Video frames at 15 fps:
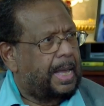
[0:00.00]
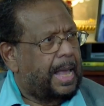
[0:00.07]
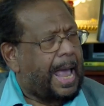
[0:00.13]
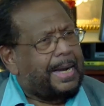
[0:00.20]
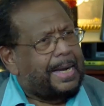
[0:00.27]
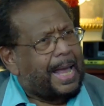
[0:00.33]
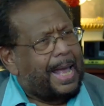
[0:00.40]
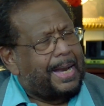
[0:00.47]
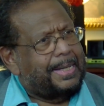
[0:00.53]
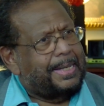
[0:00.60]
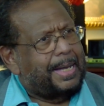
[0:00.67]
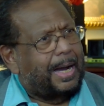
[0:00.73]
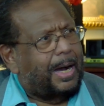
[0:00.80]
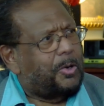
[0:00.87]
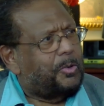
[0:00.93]

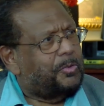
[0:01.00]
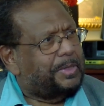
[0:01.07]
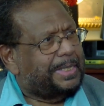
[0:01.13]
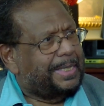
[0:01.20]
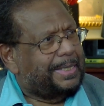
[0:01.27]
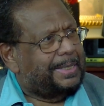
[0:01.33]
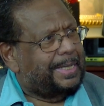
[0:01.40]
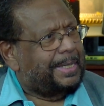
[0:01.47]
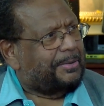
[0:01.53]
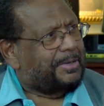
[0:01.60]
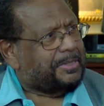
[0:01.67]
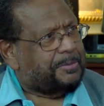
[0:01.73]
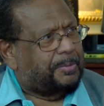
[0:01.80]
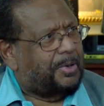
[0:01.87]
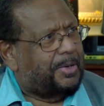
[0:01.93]
And how did they
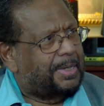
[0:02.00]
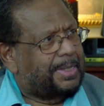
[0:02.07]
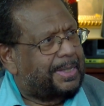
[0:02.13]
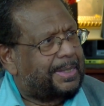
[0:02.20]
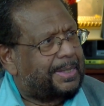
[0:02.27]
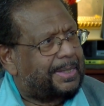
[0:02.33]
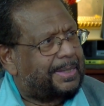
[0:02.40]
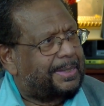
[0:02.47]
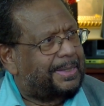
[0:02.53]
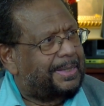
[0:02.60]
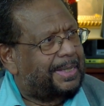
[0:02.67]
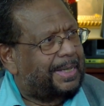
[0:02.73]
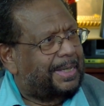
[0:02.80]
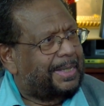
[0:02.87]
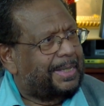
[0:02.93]
respond
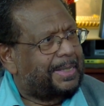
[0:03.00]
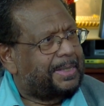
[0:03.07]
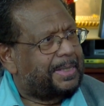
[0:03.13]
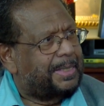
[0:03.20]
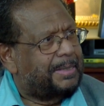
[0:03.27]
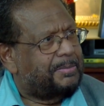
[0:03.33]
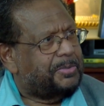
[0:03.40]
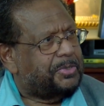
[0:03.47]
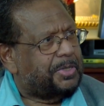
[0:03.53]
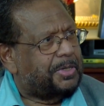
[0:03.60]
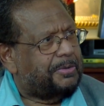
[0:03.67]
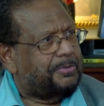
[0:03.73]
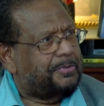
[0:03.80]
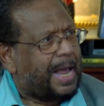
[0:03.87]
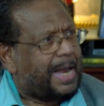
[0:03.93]
in terms
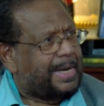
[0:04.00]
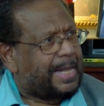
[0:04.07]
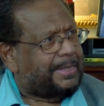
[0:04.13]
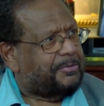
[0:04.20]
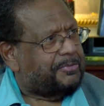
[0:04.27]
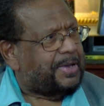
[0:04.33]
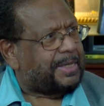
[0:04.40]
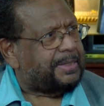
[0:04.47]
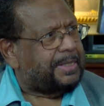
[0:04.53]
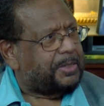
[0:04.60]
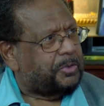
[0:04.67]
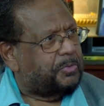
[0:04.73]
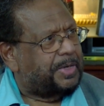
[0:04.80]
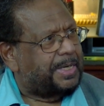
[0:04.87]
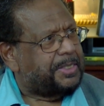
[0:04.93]
of, and the fact
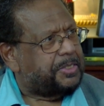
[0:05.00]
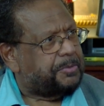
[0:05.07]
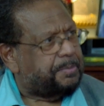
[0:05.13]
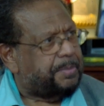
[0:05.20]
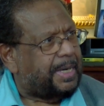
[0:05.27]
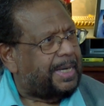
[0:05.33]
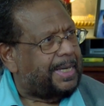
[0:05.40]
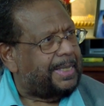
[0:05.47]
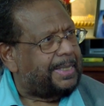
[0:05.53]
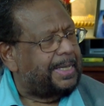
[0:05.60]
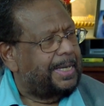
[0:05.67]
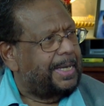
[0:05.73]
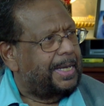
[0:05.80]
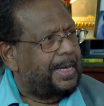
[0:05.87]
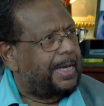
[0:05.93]
that you were
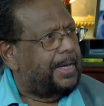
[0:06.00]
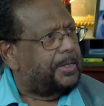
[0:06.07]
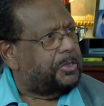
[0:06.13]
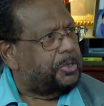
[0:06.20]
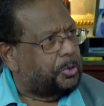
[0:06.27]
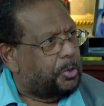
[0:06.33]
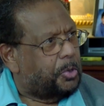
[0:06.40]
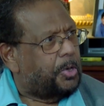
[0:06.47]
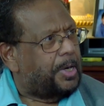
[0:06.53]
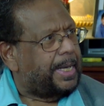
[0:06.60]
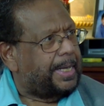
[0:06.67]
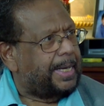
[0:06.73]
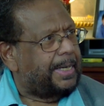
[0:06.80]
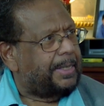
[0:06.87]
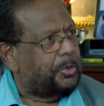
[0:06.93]
inspired to go
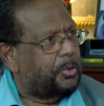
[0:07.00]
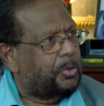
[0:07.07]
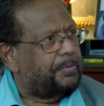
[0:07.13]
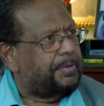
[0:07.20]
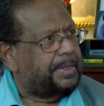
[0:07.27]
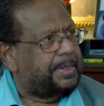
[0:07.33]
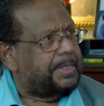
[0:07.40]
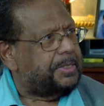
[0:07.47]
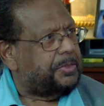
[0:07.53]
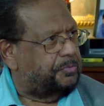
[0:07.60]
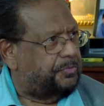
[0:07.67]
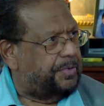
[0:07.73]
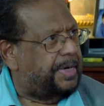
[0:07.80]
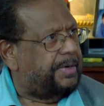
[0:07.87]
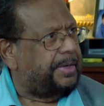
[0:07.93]
ahead and go with this
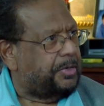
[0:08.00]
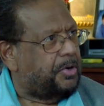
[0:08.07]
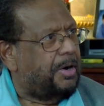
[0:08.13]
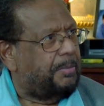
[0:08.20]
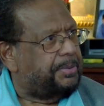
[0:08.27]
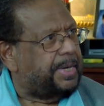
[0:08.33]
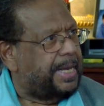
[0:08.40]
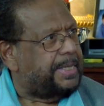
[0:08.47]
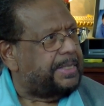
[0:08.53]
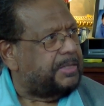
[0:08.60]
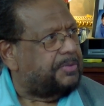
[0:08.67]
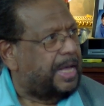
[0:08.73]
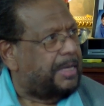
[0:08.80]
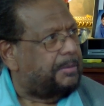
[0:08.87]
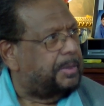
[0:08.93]
very
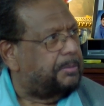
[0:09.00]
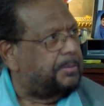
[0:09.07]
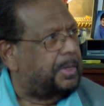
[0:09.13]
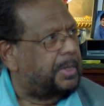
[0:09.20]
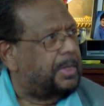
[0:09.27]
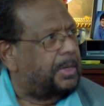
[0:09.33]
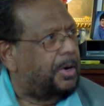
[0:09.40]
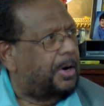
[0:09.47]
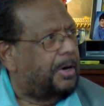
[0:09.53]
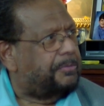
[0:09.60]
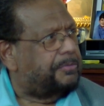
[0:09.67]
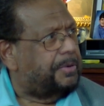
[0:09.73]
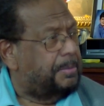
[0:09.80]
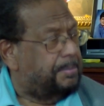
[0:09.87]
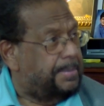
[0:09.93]
comprehensive album
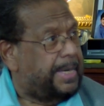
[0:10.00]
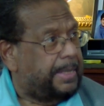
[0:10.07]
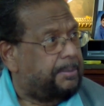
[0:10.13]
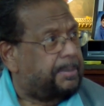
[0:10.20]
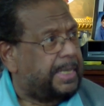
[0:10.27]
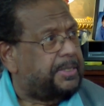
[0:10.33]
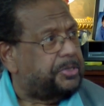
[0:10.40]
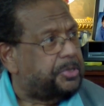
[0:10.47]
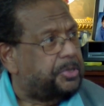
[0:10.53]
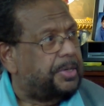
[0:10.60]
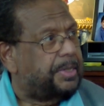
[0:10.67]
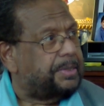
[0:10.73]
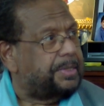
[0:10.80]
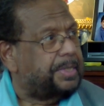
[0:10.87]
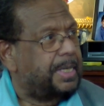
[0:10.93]
of many, many
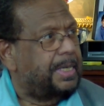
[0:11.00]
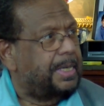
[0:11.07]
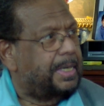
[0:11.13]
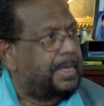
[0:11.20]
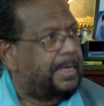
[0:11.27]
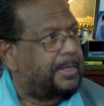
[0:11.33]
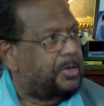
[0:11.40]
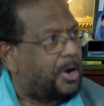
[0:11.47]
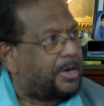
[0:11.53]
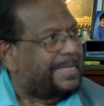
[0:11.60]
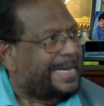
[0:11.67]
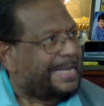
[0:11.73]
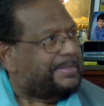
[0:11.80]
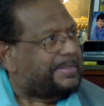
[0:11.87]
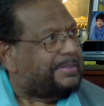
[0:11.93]
songs,
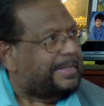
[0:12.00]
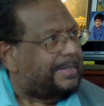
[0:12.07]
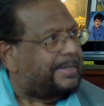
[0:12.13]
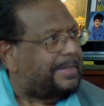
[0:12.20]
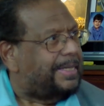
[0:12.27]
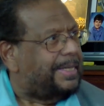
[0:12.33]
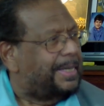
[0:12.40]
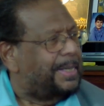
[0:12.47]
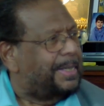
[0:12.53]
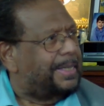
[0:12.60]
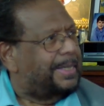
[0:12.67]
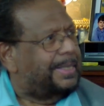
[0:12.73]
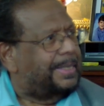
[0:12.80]
not necessarily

> **Aim of the exercise**:
Reproduce the lines above exactly, please, but not the pictures in them.

> **Task solution**:
Video frames at 15 fps:
[0:00.00]
[0:00.07]
[0:00.13]
[0:00.20]
[0:00.27]
[0:00.33]
[0:00.40]
[0:00.47]
[0:00.53]
[0:00.60]
[0:00.67]
[0:00.73]
[0:00.80]
[0:00.87]
[0:00.93]

[0:01.00]
[0:01.07]
[0:01.13]
[0:01.20]
[0:01.27]
[0:01.33]
[0:01.40]
[0:01.47]
[0:01.53]
[0:01.60]
[0:01.67]
[0:01.73]
[0:01.80]
[0:01.87]
[0:01.93]
And how did they
[0:02.00]
[0:02.07]
[0:02.13]
[0:02.20]
[0:02.27]
[0:02.33]
[0:02.40]
[0:02.47]
[0:02.53]
[0:02.60]
[0:02.67]
[0:02.73]
[0:02.80]
[0:02.87]
[0:02.93]
respond
[0:03.00]
[0:03.07]
[0:03.13]
[0:03.20]
[0:03.27]
[0:03.33]
[0:03.40]
[0:03.47]
[0:03.53]
[0:03.60]
[0:03.67]
[0:03.73]
[0:03.80]
[0:03.87]
[0:03.93]
in terms
[0:04.00]
[0:04.07]
[0:04.13]
[0:04.20]
[0:04.27]
[0:04.33]
[0:04.40]
[0:04.47]
[0:04.53]
[0:04.60]
[0:04.67]
[0:04.73]
[0:04.80]
[0:04.87]
[0:04.93]
of, and the fact
[0:05.00]
[0:05.07]
[0:05.13]
[0:05.20]
[0:05.27]
[0:05.33]
[0:05.40]
[0:05.47]
[0:05.53]
[0:05.60]
[0:05.67]
[0:05.73]
[0:05.80]
[0:05.87]
[0:05.93]
that you were
[0:06.00]
[0:06.07]
[0:06.13]
[0:06.20]
[0:06.27]
[0:06.33]
[0:06.40]
[0:06.47]
[0:06.53]
[0:06.60]
[0:06.67]
[0:06.73]
[0:06.80]
[0:06.87]
[0:06.93]
inspired to go
[0:07.00]
[0:07.07]
[0:07.13]
[0:07.20]
[0:07.27]
[0:07.33]
[0:07.40]
[0:07.47]
[0:07.53]
[0:07.60]
[0:07.67]
[0:07.73]
[0:07.80]
[0:07.87]
[0:07.93]
ahead and go with this
[0:08.00]
[0:08.07]
[0:08.13]
[0:08.20]
[0:08.27]
[0:08.33]
[0:08.40]
[0:08.47]
[0:08.53]
[0:08.60]
[0:08.67]
[0:08.73]
[0:08.80]
[0:08.87]
[0:08.93]
very
[0:09.00]
[0:09.07]
[0:09.13]
[0:09.20]
[0:09.27]
[0:09.33]
[0:09.40]
[0:09.47]
[0:09.53]
[0:09.60]
[0:09.67]
[0:09.73]
[0:09.80]
[0:09.87]
[0:09.93]
comprehensive album
[0:10.00]
[0:10.07]
[0:10.13]
[0:10.20]
[0:10.27]
[0:10.33]
[0:10.40]
[0:10.47]
[0:10.53]
[0:10.60]
[0:10.67]
[0:10.73]
[0:10.80]
[0:10.87]
[0:10.93]
of many, many
[0:11.00]
[0:11.07]
[0:11.13]
[0:11.20]
[0:11.27]
[0:11.33]
[0:11.40]
[0:11.47]
[0:11.53]
[0:11.60]
[0:11.67]
[0:11.73]
[0:11.80]
[0:11.87]
[0:11.93]
songs,
[0:12.00]
[0:12.07]
[0:12.13]
[0:12.20]
[0:12.27]
[0:12.33]
[0:12.40]
[0:12.47]
[0:12.53]
[0:12.60]
[0:12.67]
[0:12.73]
[0:12.80]
not necessarily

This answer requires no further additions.